What this means on the ground
LL97 changes how tenants, lenders, and sellers evaluate NYC commercial real estate:
- Tenants — increasingly negotiate their leases with emissions liability pass-through clauses. A tenant in a non-compliant building may face operating expense escalations for LL97 penalties. Sophisticated tenants now request compliance status as part of the term sheet.
- Lenders — CRE lenders are beginning to incorporate LL97 exposure into underwriting. A non-compliant Class B office with significant projected fines is a riskier loan, and some lenders now require a compliance retrofit plan as a condition of closing.
- Sellers — buyers discount purchase prices to reflect expected fines and retrofit capital. A 250,000-square-foot Class B office that needs $8–15 million of envelope and HVAC retrofits to comply in 2030 trades at a different number than the same asset fully compliant.
- Brokers — need to know a building's LL97 exposure before pricing, marketing, or recommending a tenant fit-out. A building that will trigger fines in 2030 is structurally less competitive for a 10-year lease.
The practical broker workflow
Before taking on a listing or recommending a space to a tenant:
- Pull the building's current NYC benchmarking report (EUI, ENERGY STAR score, annual emissions).
- Compare annual emissions against the building's 2024–2029 cap and its 2030–2034 cap.
- Calculate the projected annual fine at 2030 limits.
- Check whether the building has filed for any alternative compliance pathway.
- Flag exposure in your due diligence memo.
What used to take a broker several hours of manual research can now happen in under a minute using property intelligence tools that unify LL97 data with building records.
The retrofit question
For buildings facing LL97 exposure, the path to compliance usually involves:
- Building envelope improvements — window glazing, roof insulation, wall insulation.

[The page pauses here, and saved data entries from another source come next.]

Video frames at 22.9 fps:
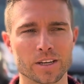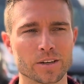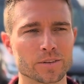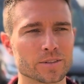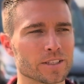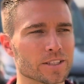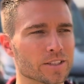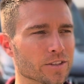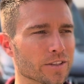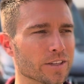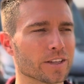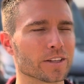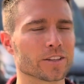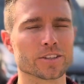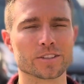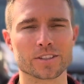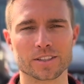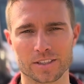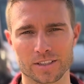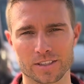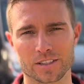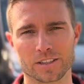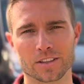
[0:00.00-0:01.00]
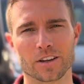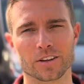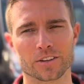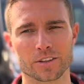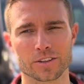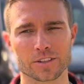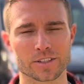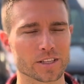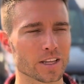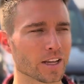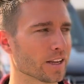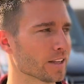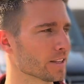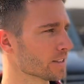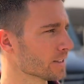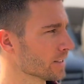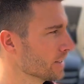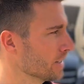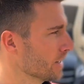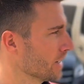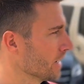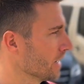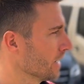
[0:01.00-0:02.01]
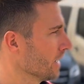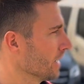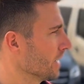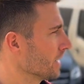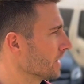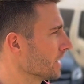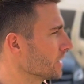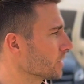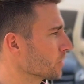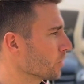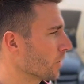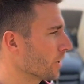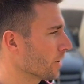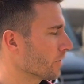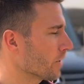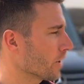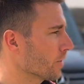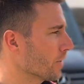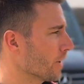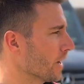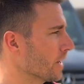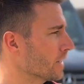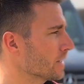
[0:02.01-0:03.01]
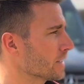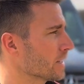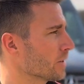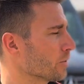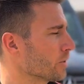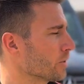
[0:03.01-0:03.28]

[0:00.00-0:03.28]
diesel heaters, things along those lines. This is one of our vans that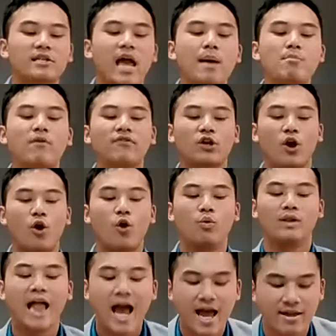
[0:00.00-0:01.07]
came over the
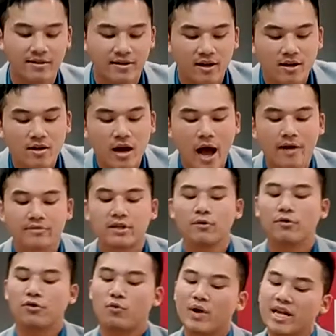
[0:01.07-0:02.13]
whole land until
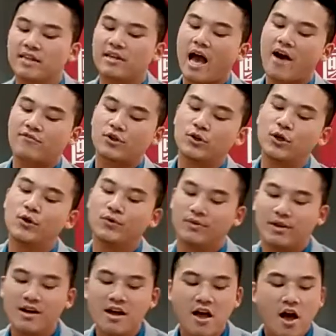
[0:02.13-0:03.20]
3 in the afternoon.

- HVAC electrification — replacing fossil-fuel heating with heat pumps.
- Lighting and controls — LED conversions, occupancy sensors, BMS upgrades.
- Electrical infrastructure upgrades — most older NYC buildings need service upgrades before full electrification is possible.

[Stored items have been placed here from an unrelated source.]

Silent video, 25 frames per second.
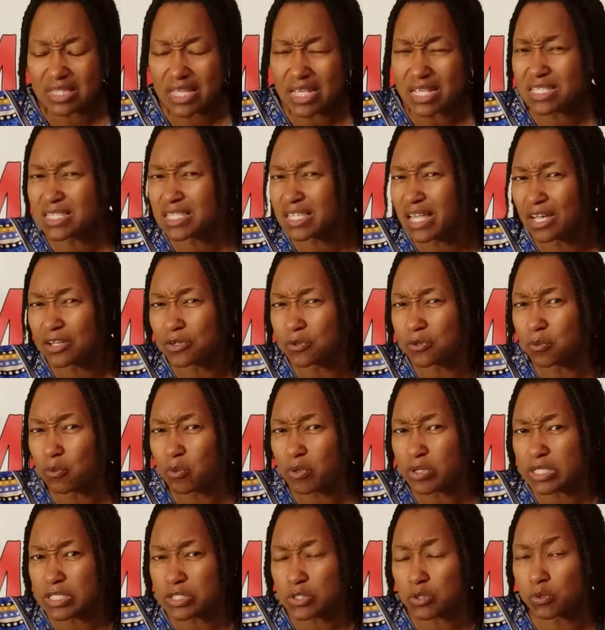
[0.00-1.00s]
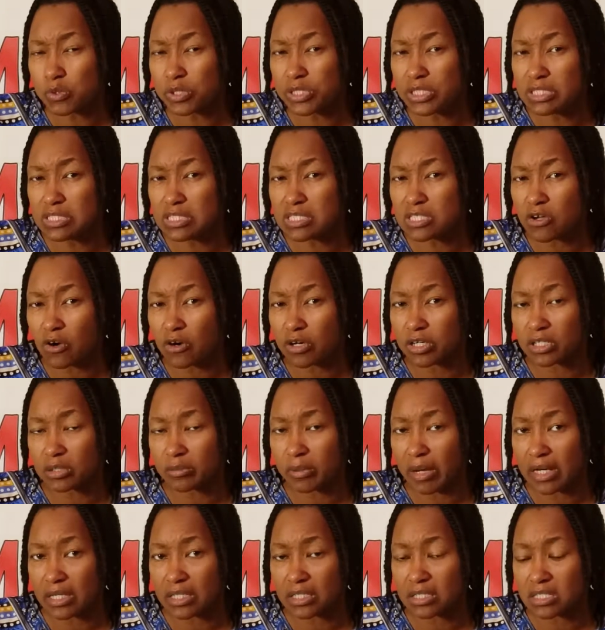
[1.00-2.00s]
That's not the ones who he's talking
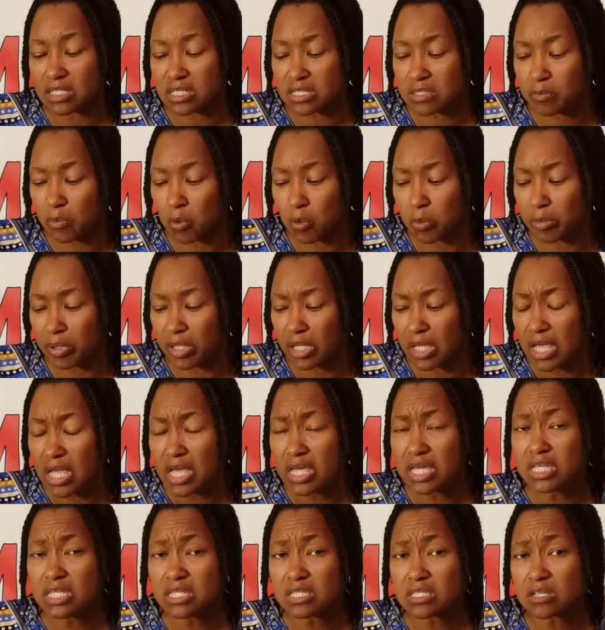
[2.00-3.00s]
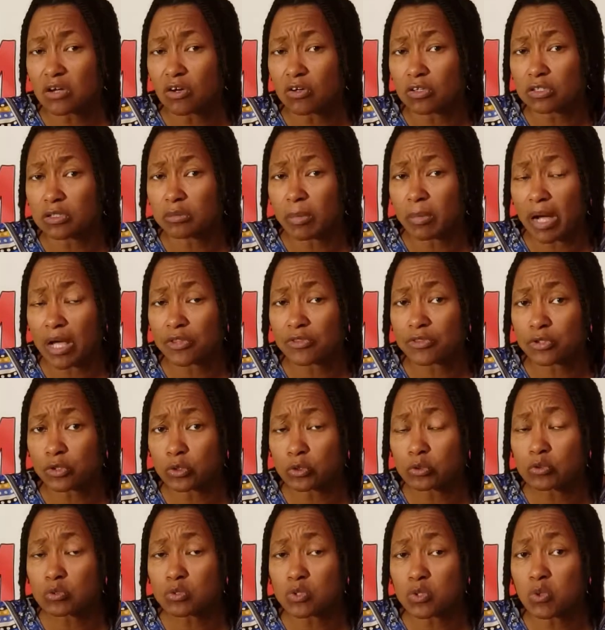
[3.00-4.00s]
about at this moment. He's talking about
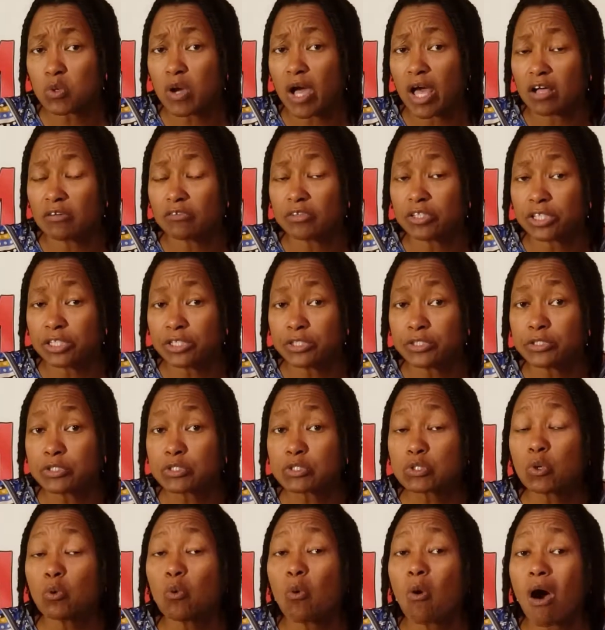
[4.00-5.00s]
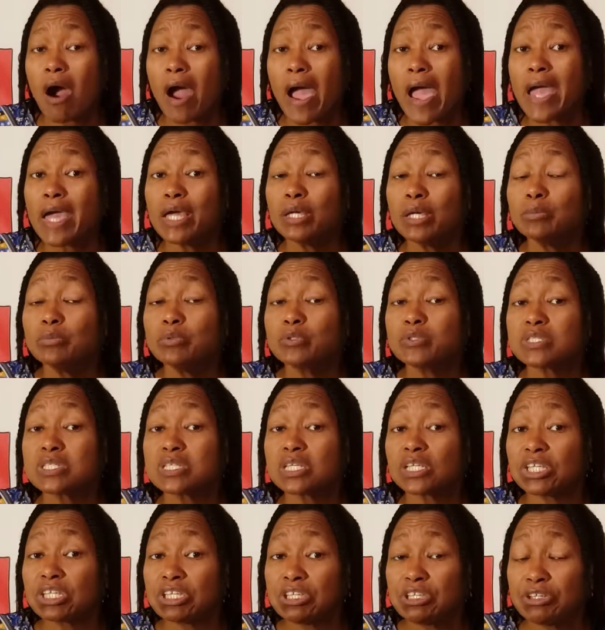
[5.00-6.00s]
those who have ears, who are able
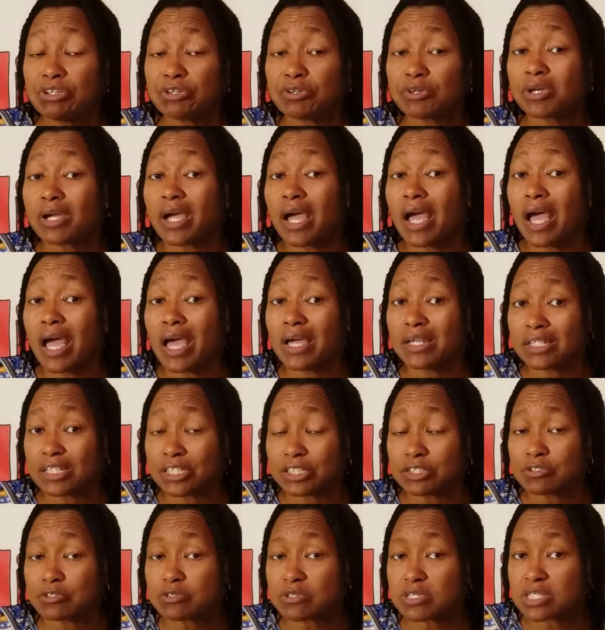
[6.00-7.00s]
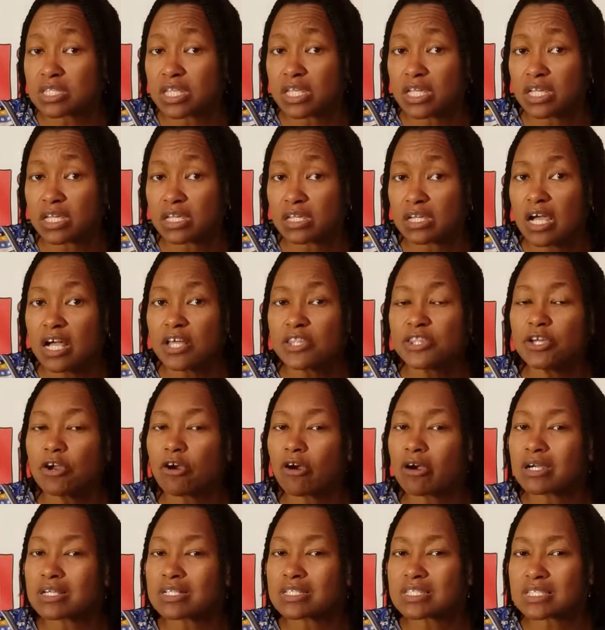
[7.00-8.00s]
to hear and understand.
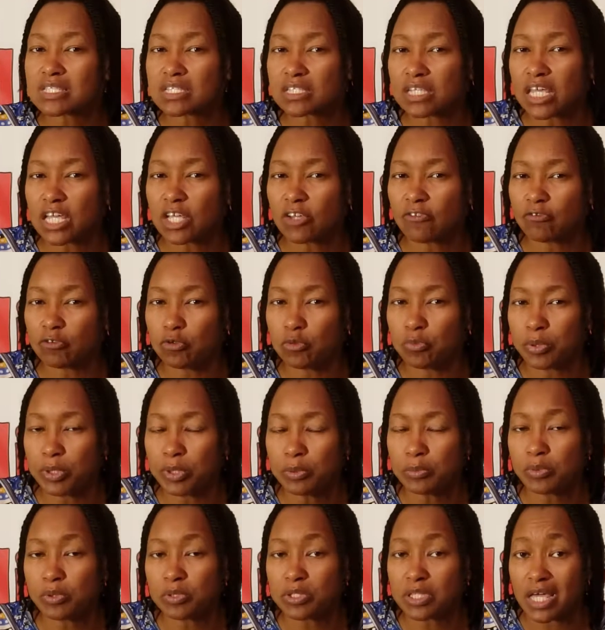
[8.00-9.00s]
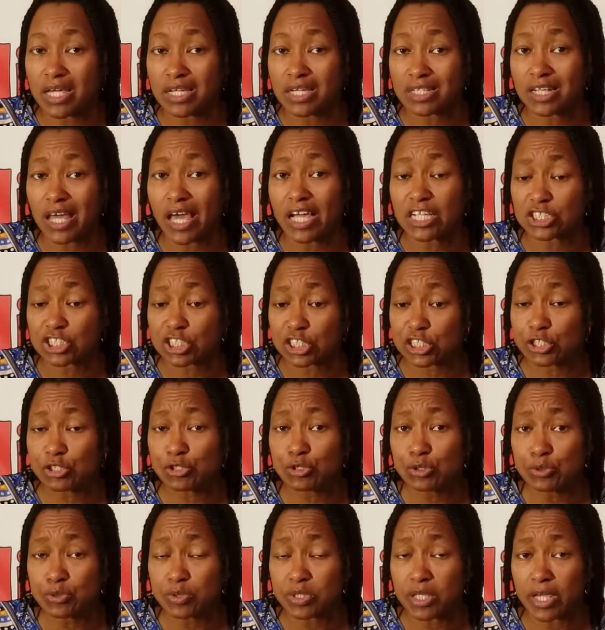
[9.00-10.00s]
There are a select few people that can
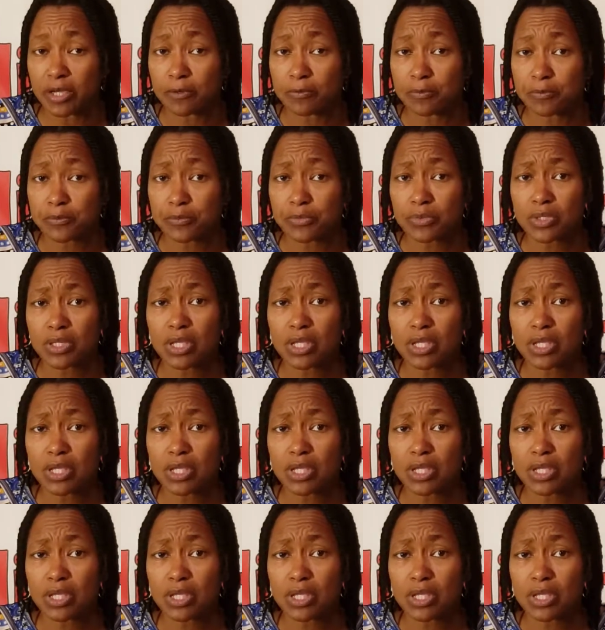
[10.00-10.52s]
actually do that.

- On-site solar — helpful but rarely sufficient alone given NYC roof area constraints.
Retrofit costs for a mid-size Class B office typically fall in the $30–70 per square foot range for full LL97 2030 compliance, though costs vary wildly by building condition and occupancy intensity. Spreading this capital over 2024–2029 is substantially cheaper than triggering fines in 2030 and scrambling to retrofit under pressure.
Common misconceptions
"My building is compliant today, so I'm fine." The 2030 limits are meaningfully tighter. Many buildings in compliance in 2024 will exceed the 2030 cap without any change in operations.

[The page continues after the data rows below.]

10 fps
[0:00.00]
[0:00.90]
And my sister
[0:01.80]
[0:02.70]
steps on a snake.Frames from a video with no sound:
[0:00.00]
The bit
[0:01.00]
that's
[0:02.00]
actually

"Carbon credits solve this." LL97 allows limited use of renewable energy credits (RECs) to offset electricity emissions, but only at a specific technical structure. It does not accept generic voluntary carbon offsets. The actual emissions must drop.
"The fines will be challenged in court and thrown out." Several legal challenges have been filed; to date the law stands. Responsible underwriting assumes LL97 will be enforced as written.
"My building is small." If it's over 25,000 square feet, it's in scope. Most mid-block Class B office towers are.
What to do with this knowledge
If you are a broker in New York, incorporate LL97 exposure into every listing discussion, every tenant recommendation, and every valuation. The market is moving from "optional ESG consideration" to "standard due diligence line item" in under 24 months. Brokers who are fluent in LL97 will become the trusted advisors of tenants and owners both; brokers who are not will lose listings to those who are.
The 2030 compliance period is closer than it feels. The buildings that will pay fines are the ones owners did not retrofit between 2024 and 2029. The broker's job is to tell the owner, honestly and with data, which side of that line their building is on.